The Micawber Principle

"Annual income twenty pounds, annual expenditure nineteen six, result happiness. Annual income twenty pounds, annual expenditure twenty pound ought and six, result misery"

Sunday, March 20, 2005

A principle for our times?

Money advisers will be familiar with Mr Micawber’s principle, even if they are unfamiliar with the work of Charles Dickens, and the book from which the character, Mr Wilkins Micawber, quotes this line David Copperfield.

Why?

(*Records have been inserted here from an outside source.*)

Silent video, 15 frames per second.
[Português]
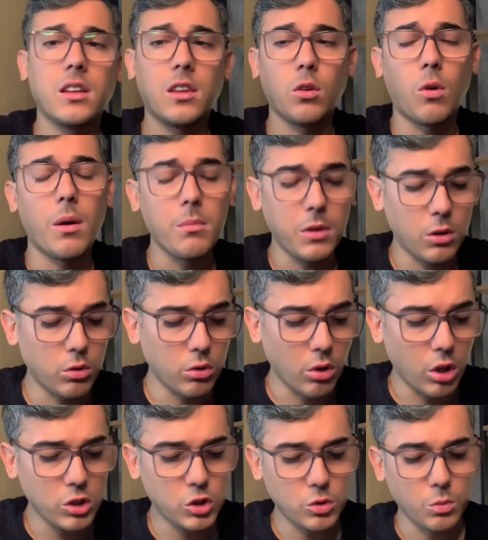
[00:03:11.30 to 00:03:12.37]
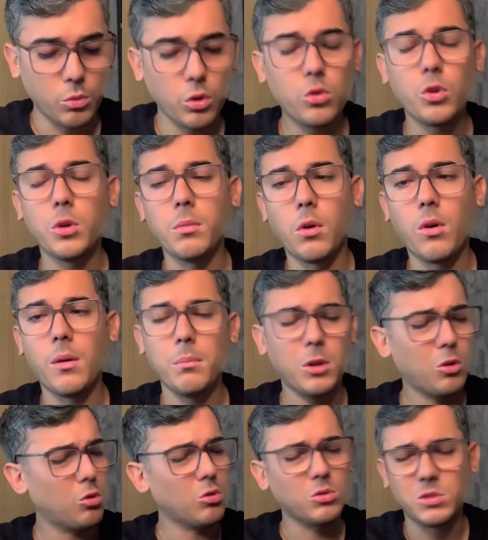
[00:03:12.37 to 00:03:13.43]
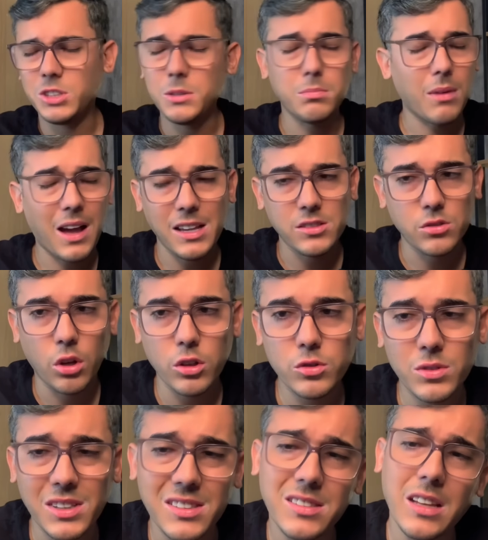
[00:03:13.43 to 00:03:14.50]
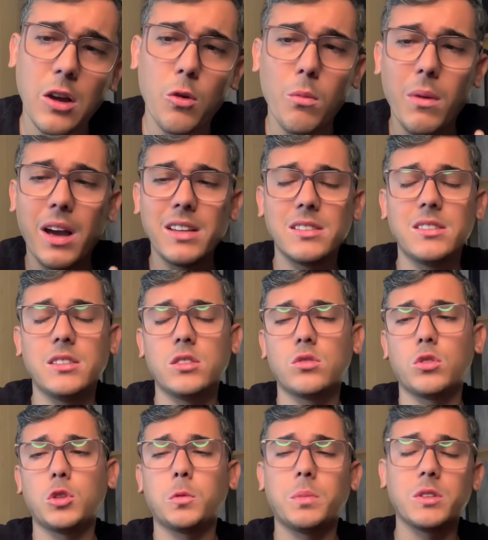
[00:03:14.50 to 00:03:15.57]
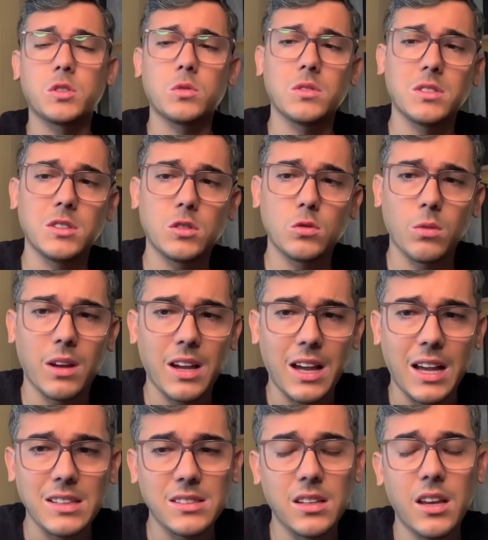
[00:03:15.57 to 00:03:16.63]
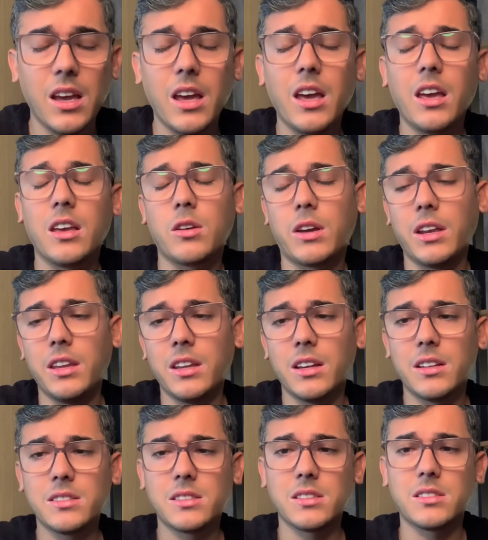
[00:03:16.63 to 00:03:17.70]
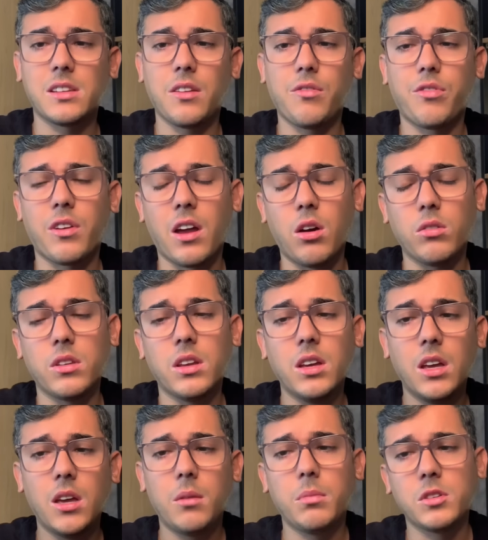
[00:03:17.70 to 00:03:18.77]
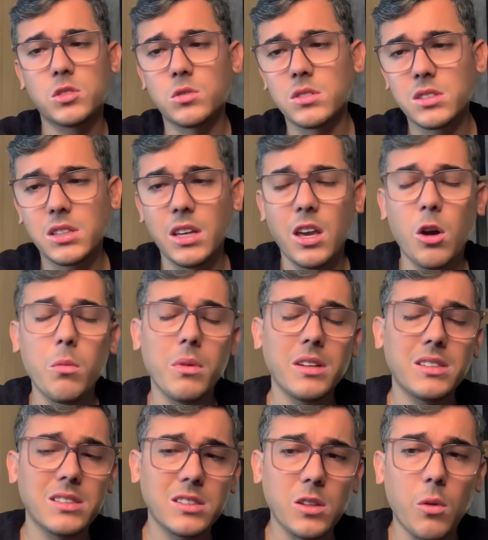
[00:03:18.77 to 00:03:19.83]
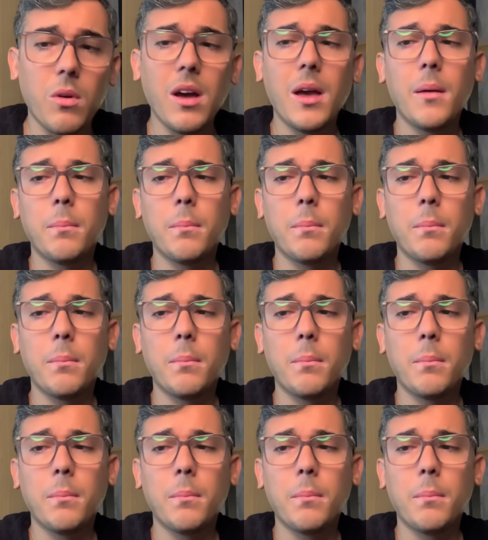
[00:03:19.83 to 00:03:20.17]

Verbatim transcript: É um amigo nosso, muito irmão, amigo demais nosso, que está com mais de 18 pessoas em sua casa, crianças sem fralda, pessoas que realmente estão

Because it’s what they are spend most of their time doing: drawing up budgets from client’s income and expenditure and trying to get them to balance, in order to help the client live in line with the ‘Micawber Principle’.

However, the Wikipedia definition of Mr Micawber’s phrase is problematic: if the avoidance of debt is the key to long term happiness, then one would assume that those without debt are happy. Yet in the society we live in, this is not proven. Any money adviser will tell you that whilst it is certainly true that the most common reasons for debt are beyond the control of the individual debtor (unemployment, death, illness, relationship breakdown), we live in a society that thrives on a conceit of alienation: that the use of credit to buy consumer goods is encouraged, praiseworthy, necessary, even almost a civic duty; but that the flipside – living beyond one’s means, is unacceptable. And consumerism does not (can not and will not) bring real happiness. Debtor’s Gaol may well be long gone, but creditors today refer to debtors whose accounts are in arrears as exhibiting “delinquency”. Seriously.

The ‘Micawber Principle’ is still with us, and always will be as long as the concepts of credit and debt persist. Let’s hasten their end!